Плотная завеса пропаганды окружала все, что касалось визита Хрущева в США. Он явно был очень доволен тем, что президент Эйзенхауэр пригласил его нанести официальный визит. Ему был важен сам факт приглашения: он видел в этом признак того, что США рассматривают СССР как равного партнера, совместно с которым следует принимать решения по международным делам. Советский Союз упорно добивался такого статуса. Хрущев чувствовал, что его визит укрепит престиж СССР, независимо от того, насколько успешными окажутся его переговоры с Эйзенхауэром.
Более того, он хотел получить помощь от американцев и стремился к развитию торговли между СССР и Америкой. Поэтому советские средства массовой информации вдруг "припомнили” забытые высказывания Ленина насчет важности экономического сотрудничества с капиталистическими странами и необходимости изучать "американский способ производства”.
Хрущев провел в США 13 дней. Его визит произвел сильное впечатление на американцев, а его манеры и стиль поведения создали ему широкую популярность, отзвуки которой живы и сегодня. Американцы увидели советского руководителя — человека из плоти и крови, живого и общительного, обходившегося с людьми без церемоний и аффектации. В его разговорах с журналистами чувствовался юмор, он говорил, а не читал текст по бумажке. Но главное — у него не было ничего общего с мрачным, замкнутым Сталиным.
Выступление Хрущева перед Генеральной Ассамблеей ООН с предложением о всеобщем и полном разоружении возымело должный пропагандистский эффект. Западные руководители распознали в этом предложении ловкий тактический ход, но никто не высказался против него открыто.
Зато следующее предприятие Хрущева принесло ему немало хлопот. Утверждая, что в результате его "исторического” визита в США "тучи войны начали рассеиваться”, он выступил с инициативой значительного сокращения советских вооруженных сил. На сессии Верховного Совета в январе 1960 года был принят закон, предусматривающий сокращение численности вооруженных сил на 1,2 миллиона человек.
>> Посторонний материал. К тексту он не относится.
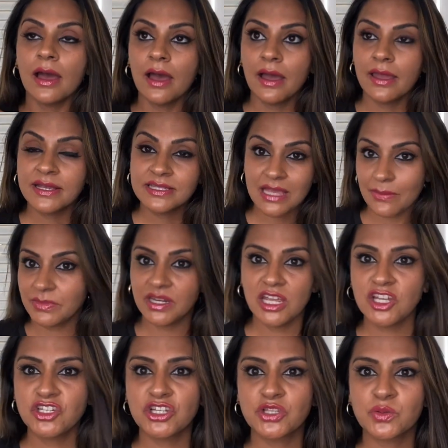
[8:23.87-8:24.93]

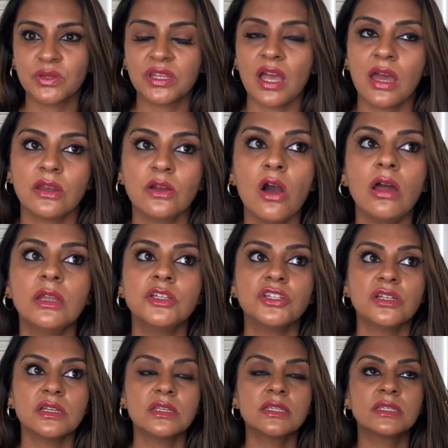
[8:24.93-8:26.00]
examinations with the
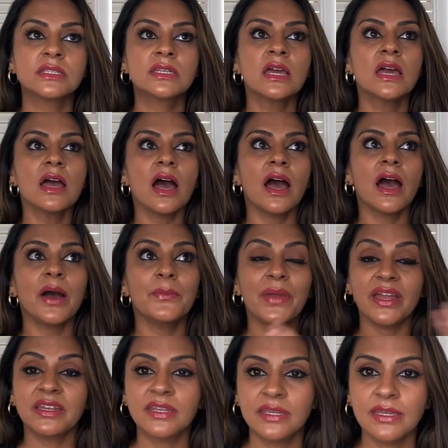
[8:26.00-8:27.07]
gynecologist,
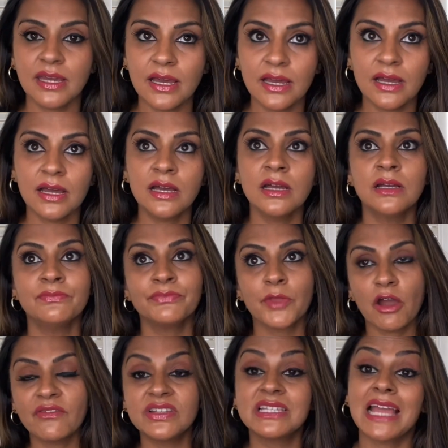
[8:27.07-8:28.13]
and here
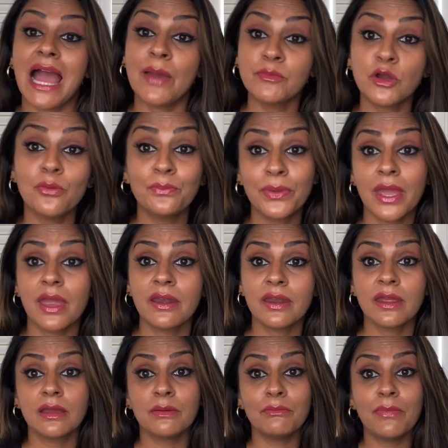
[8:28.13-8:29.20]
obviously I'm
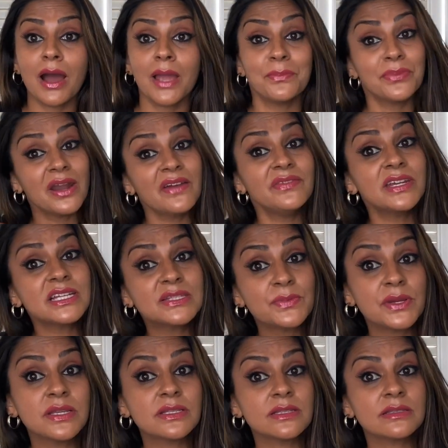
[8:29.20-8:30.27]
comparing my private
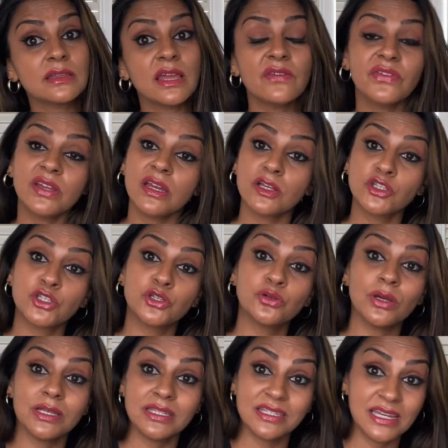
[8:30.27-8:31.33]
experience in South Africa to
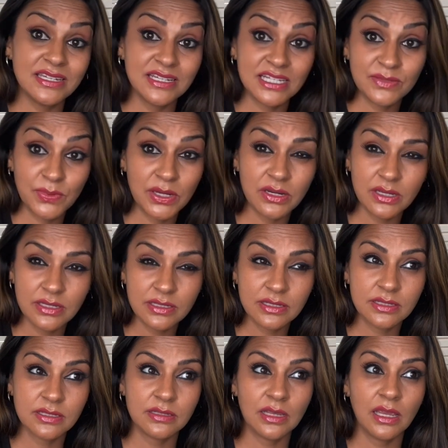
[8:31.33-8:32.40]
a state
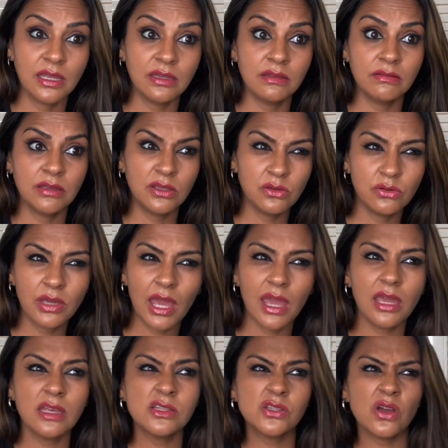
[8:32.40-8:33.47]
experience in the
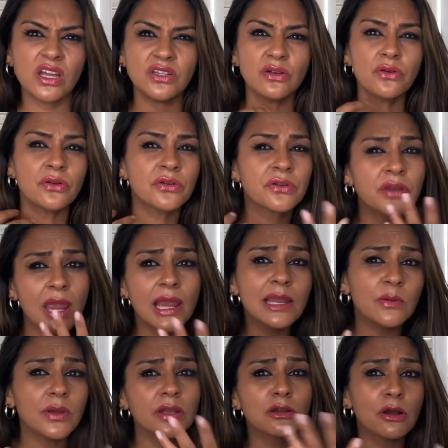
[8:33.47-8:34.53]
UK. So I don't really
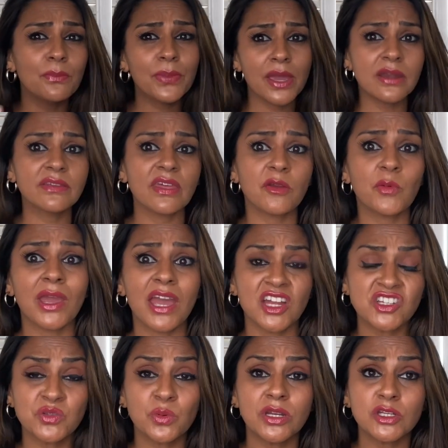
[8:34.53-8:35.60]
want to compare it that way. I
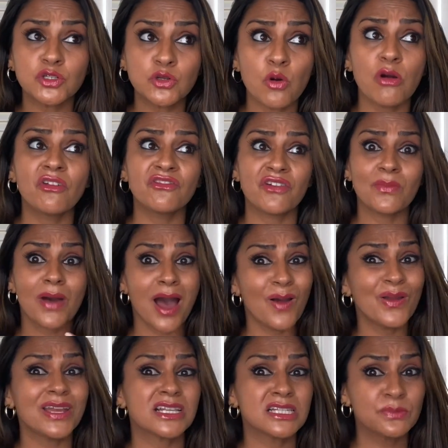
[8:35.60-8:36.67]
just want to talk from our
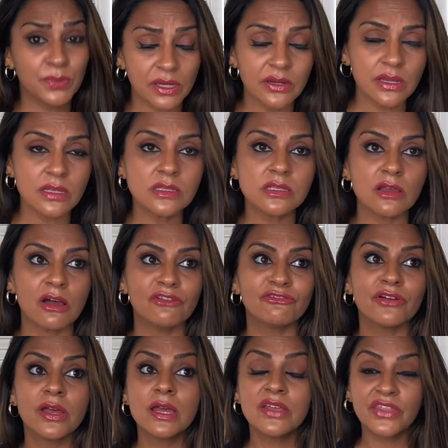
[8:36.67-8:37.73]
experience of
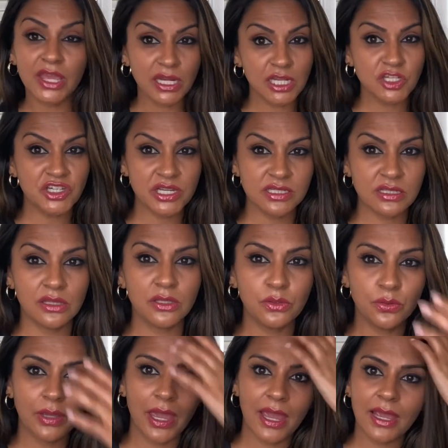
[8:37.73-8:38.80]
the NHS in the
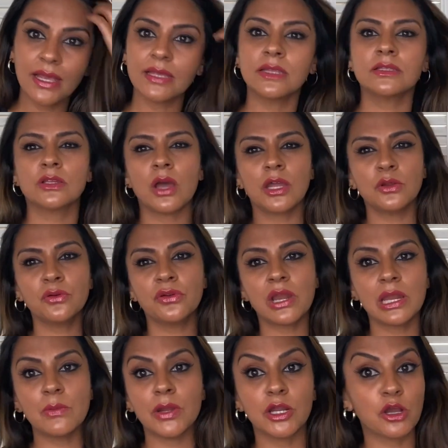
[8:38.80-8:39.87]
UK, and so I don't really
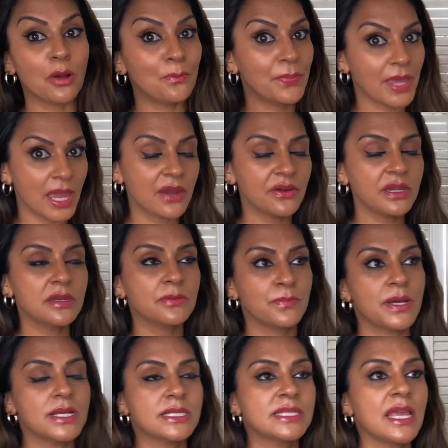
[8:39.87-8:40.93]
want to compare it
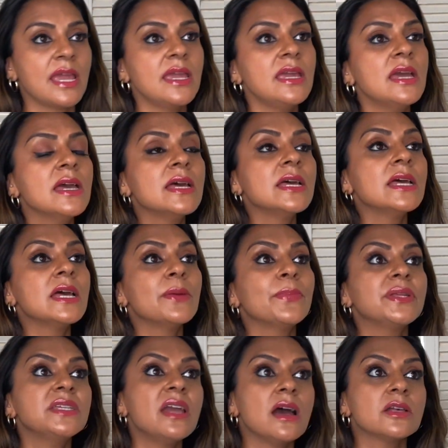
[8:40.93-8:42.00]
per se. But
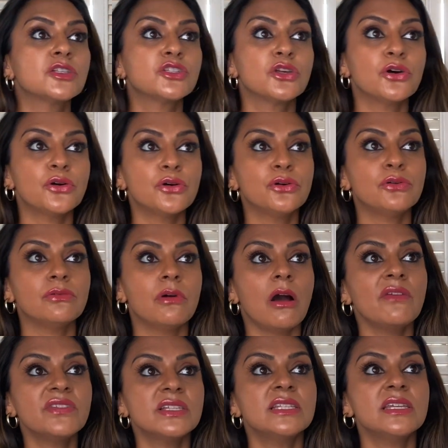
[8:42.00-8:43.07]
yeah, so
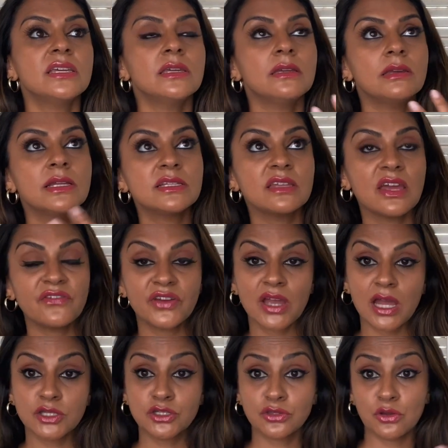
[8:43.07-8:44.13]
obviously in South Africa I
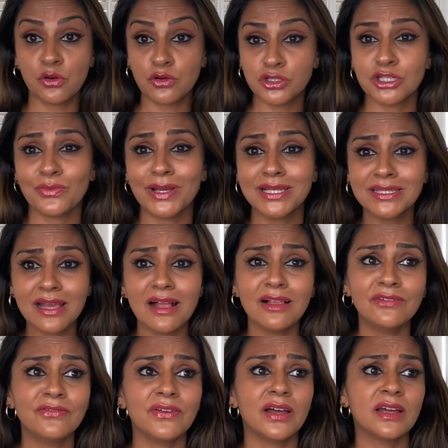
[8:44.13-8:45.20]
took the onus on
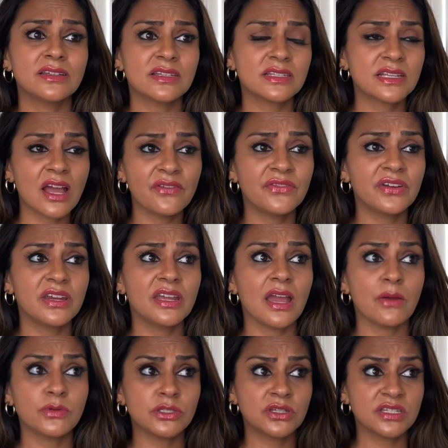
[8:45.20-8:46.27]
myself. Discovery, I
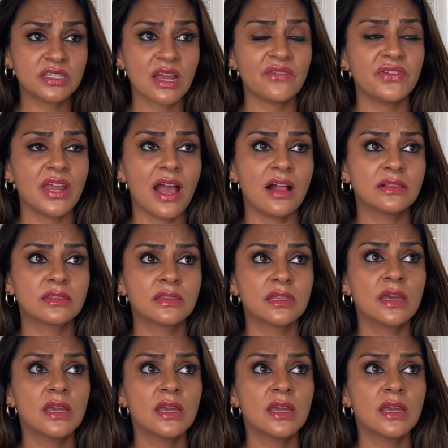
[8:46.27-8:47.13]
was on Discovery Health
Хрущев объяснял свое решение тем, что современный оборонительный потенциал определяется якобы не числом солдат под ружьем, но ядерными силами и качеством ракет. Он сильно преувеличивал советский ядерный и ракетный потенциал, похваляясь, что "у нас теперь есть абсолютное оружие” и что советские ракеты настолько точны, что могут сбить "муху в космосе”. Хотя, как показала история, все эти хрущевские угрозы оказались чистым цирком, многие на Западе, в том числе политики и военные эксперты, ему верили. Но все эти заявления были просто неким видом психологического оружия и отстояли от действительности так же далеко, как небо от земли. Однако Хрущев пошел еще дальше, заявив, что "военная авиация и флот утратили свое былое значение”. Этого военное руководство оставить без ответа уже не могло.
Упадок морали и боевого духа в вооруженных силах достиг устрашающих размеров. Весной 1960 года у нас побывал капитан военно-морского флота Барабойла, который рассказал, что многие морские офицеры едва сдерживали слезы, когда, по приказам Хрущева, в ленинградских доках демонтировались уже почти готовые крейсеры и эсминцы.
Но встревожен был не только военно-морской флот — встревожились и идеологи из ЦК. Ведь, сокращая вооруженные силы, особенно флот, Хрущев подрывал самые эффективные средства помощи промосковским освободительным движениям и союзникам СССР в странах "третьего мира”. В конце концов, все эти дела ему дорого обошлись.
Хрущев сделал еще одну ошибку: сосредоточившись на своих инициативах по отношению к Западу, он повернулся спиной к Китаю. Напряженность в советско-китайских отношениях, до сих пор едва видимая, стала вполне очевидной во время пограничного конфликта между Китаем и Индией в 1959 году, когда СССР занял нейтральную позицию. Хрущев попытался умиротворить Мао и немедленно по возвращении из Соединенных Штатов полетел в Китай на празднование десятой годовщины КНР.
Но беседы Хрущева с Мао, в которых он пытался убедить китайского лидера сохранить коммунистическое единство, успеха не имели, визит протекал в атмосфере все возрастающего напряжения, и провожали Хрущева еще более холодно, чем встречали. Друзья из ЦК рассказали мне, что китайцы обвинили его в том, что он жертвует революционной борьбой ради разрядки с американцами и "другими империалистами”. Все эти события могли подорвать притязания Кремля на руководство мировым революционным движением. Отныне Советам приходилось соперничать с китайцами в руководстве мировой революцией. В результате возродилась агрессивность советской внешней политики.